• Work instruction
Skip the pictures and repeat each line of the data exactly.

• Available data
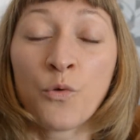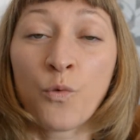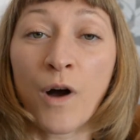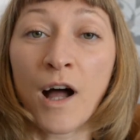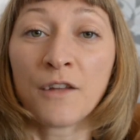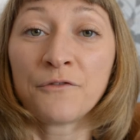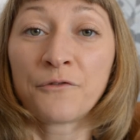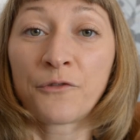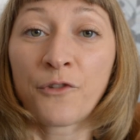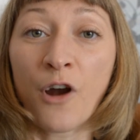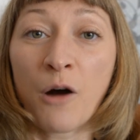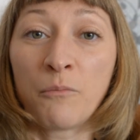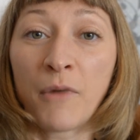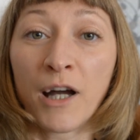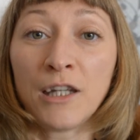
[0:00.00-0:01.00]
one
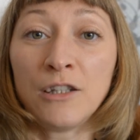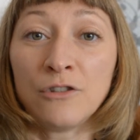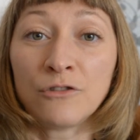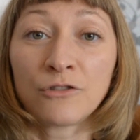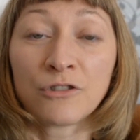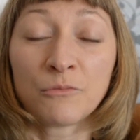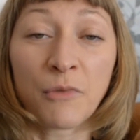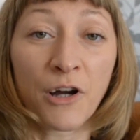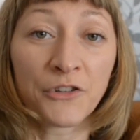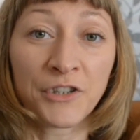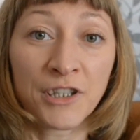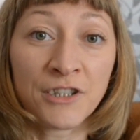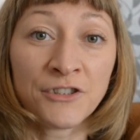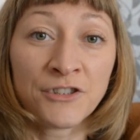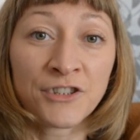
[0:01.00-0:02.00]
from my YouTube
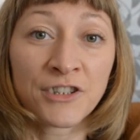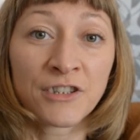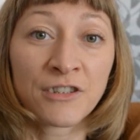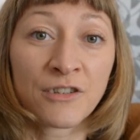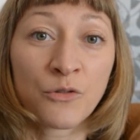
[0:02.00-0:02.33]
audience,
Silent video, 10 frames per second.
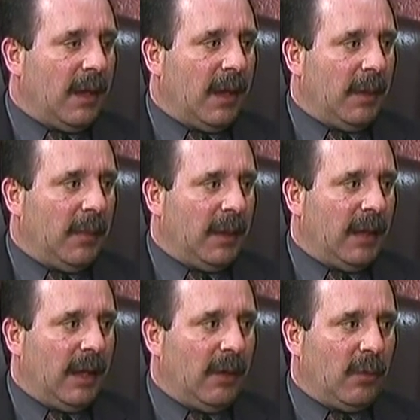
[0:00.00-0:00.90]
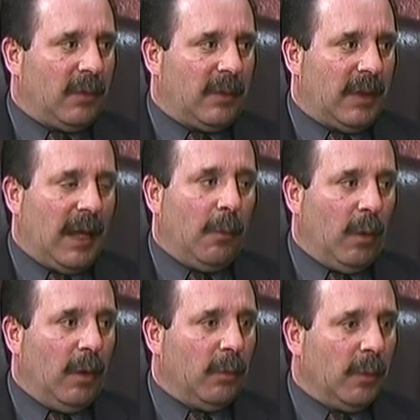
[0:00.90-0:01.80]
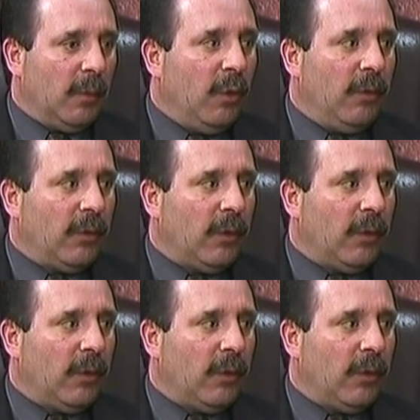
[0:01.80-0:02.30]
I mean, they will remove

• Task solution
[0:00.00-0:01.00]
one
[0:01.00-0:02.00]
from my YouTube
[0:02.00-0:02.33]
audience,
Silent video, 10 frames per second.
[0:00.00-0:00.90]
[0:00.90-0:01.80]
[0:01.80-0:02.30]
I mean, they will remove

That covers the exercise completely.